As I have said previously, I met some very interesting people while working as a police officer and County Sheriff, and during that time I heard some very remarkable and utterly strange answers and statements from people. Here are just a few . . .
• “You don't need any bullets. We'll give you some when you get back. They won't know it's not loaded." (from the Chief Deputy, after he gave me a gun on my first day on the job, and I had to go on an emergency call with another officer.)
• "I am hitchhiking to China. I am joining the Communist army. I talked about it with Mao Tse Tung on a park bench in Indy last week. He said everyone over there is treated equal.
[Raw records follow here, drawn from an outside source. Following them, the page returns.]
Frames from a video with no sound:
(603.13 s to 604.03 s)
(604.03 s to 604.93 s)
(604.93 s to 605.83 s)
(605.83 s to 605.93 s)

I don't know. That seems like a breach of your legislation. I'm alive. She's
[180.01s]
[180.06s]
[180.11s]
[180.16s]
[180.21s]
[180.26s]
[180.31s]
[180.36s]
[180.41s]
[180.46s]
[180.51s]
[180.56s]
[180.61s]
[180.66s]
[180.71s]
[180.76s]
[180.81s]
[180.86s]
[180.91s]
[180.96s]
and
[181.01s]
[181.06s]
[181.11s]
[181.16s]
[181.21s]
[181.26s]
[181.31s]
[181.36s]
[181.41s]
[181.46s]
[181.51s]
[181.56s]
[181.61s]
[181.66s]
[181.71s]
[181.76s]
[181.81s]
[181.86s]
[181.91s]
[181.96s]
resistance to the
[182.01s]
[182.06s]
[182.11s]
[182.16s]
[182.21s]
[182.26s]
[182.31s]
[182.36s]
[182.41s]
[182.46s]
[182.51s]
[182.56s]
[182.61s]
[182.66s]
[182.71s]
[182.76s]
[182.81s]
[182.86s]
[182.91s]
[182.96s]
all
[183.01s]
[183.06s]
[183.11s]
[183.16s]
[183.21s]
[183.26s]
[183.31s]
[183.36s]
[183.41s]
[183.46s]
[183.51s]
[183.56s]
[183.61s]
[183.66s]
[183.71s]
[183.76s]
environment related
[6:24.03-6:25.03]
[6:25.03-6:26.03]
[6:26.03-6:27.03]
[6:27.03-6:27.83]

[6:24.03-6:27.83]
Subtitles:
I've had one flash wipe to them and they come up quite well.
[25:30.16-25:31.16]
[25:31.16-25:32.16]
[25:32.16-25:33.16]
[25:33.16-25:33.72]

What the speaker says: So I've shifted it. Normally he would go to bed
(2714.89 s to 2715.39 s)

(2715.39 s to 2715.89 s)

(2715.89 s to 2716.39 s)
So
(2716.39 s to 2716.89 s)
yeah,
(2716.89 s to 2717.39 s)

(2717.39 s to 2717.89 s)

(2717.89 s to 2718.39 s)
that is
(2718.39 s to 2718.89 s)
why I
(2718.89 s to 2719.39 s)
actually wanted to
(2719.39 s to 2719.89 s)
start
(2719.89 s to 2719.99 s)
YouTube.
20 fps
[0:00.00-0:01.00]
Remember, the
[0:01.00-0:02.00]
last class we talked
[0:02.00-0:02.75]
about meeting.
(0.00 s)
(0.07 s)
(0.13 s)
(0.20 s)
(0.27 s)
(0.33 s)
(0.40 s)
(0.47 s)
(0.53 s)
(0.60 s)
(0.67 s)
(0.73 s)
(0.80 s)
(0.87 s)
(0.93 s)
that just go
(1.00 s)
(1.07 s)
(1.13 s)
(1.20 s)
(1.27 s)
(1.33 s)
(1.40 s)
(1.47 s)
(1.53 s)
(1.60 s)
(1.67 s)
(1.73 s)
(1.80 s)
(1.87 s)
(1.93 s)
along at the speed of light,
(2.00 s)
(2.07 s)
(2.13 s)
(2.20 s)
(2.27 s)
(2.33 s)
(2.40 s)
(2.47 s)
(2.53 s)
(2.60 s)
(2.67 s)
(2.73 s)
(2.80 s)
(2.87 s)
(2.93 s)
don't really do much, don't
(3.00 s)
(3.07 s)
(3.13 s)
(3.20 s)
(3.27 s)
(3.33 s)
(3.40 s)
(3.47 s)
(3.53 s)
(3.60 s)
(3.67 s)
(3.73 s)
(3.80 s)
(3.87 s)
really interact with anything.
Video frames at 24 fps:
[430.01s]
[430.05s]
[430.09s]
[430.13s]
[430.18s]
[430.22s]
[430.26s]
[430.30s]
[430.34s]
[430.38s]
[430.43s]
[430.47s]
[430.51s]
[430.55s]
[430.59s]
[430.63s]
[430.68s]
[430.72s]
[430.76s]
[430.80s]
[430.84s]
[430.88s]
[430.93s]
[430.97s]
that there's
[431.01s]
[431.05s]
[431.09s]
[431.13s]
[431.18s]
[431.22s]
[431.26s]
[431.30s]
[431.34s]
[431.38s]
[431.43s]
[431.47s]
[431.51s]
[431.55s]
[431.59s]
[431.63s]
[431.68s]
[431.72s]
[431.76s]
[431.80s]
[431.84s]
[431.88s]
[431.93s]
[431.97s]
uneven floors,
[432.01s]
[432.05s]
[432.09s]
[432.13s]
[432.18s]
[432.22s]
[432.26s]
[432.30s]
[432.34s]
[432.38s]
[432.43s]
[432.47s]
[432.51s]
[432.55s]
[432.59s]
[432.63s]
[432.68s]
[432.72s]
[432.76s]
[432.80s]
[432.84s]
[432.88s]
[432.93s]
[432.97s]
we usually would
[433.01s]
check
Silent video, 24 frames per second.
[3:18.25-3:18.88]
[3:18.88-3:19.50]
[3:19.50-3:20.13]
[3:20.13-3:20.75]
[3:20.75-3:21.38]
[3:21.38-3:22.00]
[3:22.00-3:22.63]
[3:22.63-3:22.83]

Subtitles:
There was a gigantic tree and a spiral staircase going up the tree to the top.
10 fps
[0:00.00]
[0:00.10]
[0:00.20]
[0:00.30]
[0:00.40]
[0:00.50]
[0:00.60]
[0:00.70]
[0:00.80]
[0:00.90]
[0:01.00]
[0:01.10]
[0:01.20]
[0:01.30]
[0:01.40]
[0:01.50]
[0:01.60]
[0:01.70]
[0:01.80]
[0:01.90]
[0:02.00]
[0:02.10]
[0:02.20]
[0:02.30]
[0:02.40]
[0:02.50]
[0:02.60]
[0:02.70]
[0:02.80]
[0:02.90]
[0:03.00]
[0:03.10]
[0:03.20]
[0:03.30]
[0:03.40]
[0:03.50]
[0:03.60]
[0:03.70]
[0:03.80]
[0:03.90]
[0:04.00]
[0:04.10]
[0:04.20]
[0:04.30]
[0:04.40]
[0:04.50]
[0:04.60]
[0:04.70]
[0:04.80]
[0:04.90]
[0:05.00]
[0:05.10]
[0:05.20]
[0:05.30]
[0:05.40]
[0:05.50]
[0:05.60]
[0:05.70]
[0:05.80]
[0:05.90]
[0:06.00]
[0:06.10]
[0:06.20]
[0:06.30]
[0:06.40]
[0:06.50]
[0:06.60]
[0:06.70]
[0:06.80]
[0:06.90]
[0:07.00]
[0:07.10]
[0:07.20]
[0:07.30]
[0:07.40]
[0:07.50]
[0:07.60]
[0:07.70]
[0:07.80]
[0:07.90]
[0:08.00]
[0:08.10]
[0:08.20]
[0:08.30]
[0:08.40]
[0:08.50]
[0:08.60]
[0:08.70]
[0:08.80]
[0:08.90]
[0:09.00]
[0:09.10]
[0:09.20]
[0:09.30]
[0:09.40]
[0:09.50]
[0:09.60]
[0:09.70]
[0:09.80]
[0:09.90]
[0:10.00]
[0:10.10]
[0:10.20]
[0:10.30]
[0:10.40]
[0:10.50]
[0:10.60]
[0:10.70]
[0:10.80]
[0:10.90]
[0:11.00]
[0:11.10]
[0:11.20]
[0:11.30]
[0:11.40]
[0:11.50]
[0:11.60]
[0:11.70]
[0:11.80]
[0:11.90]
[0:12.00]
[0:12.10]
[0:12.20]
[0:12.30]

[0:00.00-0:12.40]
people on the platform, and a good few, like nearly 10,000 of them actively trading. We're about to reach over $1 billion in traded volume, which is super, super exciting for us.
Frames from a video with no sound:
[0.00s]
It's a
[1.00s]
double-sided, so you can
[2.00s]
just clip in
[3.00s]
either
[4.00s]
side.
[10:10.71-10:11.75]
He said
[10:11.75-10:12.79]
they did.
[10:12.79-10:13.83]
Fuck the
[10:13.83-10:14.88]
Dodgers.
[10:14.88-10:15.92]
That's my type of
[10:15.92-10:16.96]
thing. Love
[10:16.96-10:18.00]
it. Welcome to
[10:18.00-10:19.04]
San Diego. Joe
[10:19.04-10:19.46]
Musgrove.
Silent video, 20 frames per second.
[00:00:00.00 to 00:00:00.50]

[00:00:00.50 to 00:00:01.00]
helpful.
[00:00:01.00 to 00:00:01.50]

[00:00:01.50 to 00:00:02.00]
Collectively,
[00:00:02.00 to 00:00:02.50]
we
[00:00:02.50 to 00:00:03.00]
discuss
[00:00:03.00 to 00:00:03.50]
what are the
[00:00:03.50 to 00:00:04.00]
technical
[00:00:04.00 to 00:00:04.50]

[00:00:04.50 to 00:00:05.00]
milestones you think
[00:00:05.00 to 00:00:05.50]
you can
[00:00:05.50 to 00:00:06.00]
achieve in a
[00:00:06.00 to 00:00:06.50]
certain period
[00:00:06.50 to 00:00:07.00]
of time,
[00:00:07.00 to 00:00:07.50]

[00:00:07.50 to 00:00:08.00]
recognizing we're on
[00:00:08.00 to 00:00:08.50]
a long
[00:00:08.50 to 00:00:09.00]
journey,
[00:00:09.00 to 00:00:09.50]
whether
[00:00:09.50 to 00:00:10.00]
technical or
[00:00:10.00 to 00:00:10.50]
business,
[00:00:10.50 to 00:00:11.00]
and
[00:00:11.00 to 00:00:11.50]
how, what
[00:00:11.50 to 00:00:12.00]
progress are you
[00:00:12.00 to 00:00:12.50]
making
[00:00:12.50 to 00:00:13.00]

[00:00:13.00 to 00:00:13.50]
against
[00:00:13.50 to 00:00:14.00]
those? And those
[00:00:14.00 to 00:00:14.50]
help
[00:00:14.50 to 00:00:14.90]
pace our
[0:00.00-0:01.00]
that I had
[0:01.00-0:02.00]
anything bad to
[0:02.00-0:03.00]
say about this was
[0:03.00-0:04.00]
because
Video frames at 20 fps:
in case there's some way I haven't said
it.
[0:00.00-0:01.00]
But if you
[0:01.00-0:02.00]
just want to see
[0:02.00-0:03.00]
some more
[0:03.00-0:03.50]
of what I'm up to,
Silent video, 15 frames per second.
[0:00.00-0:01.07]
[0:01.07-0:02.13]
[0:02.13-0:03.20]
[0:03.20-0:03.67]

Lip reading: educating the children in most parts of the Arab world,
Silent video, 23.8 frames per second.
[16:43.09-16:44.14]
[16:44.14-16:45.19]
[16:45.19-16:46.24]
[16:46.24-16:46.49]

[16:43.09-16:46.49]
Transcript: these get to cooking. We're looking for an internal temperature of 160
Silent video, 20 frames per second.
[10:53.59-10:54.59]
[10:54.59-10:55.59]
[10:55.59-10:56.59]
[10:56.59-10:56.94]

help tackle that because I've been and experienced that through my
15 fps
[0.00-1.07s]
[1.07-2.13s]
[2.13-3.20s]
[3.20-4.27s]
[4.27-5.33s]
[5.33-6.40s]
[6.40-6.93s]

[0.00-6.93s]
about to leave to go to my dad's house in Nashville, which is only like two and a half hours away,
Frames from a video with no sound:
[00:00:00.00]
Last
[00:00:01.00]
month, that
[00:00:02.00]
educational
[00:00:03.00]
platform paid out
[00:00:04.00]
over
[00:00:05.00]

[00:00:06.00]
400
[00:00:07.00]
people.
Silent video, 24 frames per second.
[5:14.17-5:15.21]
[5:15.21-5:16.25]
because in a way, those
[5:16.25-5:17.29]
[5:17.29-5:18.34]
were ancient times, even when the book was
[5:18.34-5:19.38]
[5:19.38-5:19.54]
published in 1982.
I may wade across the Pacific if it's not too deep." (from a fellow I found sitting in a yard near I-74 one winter afternoon . . . he had escaped from Central State Mental Hospital.)
• "Well, Officer Dale, the flying saucer just took off toward the Big Dipper. The aliens knocked on my door, but I did not let them in." (from a lady that had too much vodka . . . for the last 50 years.)
• "I am working on my car. It backfired. I don't need a light. I can feel the parts." (from a man who had fired off a shotgun at 2 a.m. and was hiding in a barn that had no lights on inside.)
• "I have only had the usual amount of beers I drink every day." (from a man I arrested for domestic battery. I discovered later that he drank a CASE of 24 beers every day!)
• "Officer, I think I may need to go to the hospital." (from a man who was in the middle of the street and waved me down late at night. He had been knifed, and his intestines were protruding from his abdomen.)
• "I am just going down here to 26th Street to get a bite to eat. I walked here from Dayton, Ohio." (from an elderly man who was walking down the middle of Big Four Arch Road in his pajamas at 3 a.m. He had wandered off from a nursing home.)
• "Well, I don't think I am going with you . . . so just what are you going to do about it, Mr. Big-Shot Police Officer?" (from a guy who was wanted on an arrest warrant when he answered the door. He looked like the Hulk. I was nice, and he came with me. I didn't even handcuff him.)
• "That dog usually doesn't bite anyone." (from a lady whose son sent his pitbull to attack me when I tried to arrest him. The dog clamped on my lower leg and would not let go.)
• "I'll send you your money back as soon as I arrive home. Thanks so much, Officer Dale!" (from several stranded motorists through the years after I loaned them gas money. I never heard from any of them again.)
• "I only had a couple." (from EVERYONE I ever arrested for drunk driving.)
• "Hi, Officer . . . we were only talking." (from a young man who was parked behind Northridge Middle School one cold winter night. Both he and his female companion had no clothes on.)
• "I am going down to the Courthouse to file. I am running for Governor of Indiana!" (from the SAME hitchhiker....a year later....near the SAME spot on I-74....who had previously wanted to go to China. He had escaped from Central State AGAIN!)
If you think you want to be a police officer, be prepared. You never know what you may hear.

John "Butch" Dale is a retired teacher and County Sheriff. He has also been the librarian at Darlington the past 30 years, and is a well-known artist and author of local history.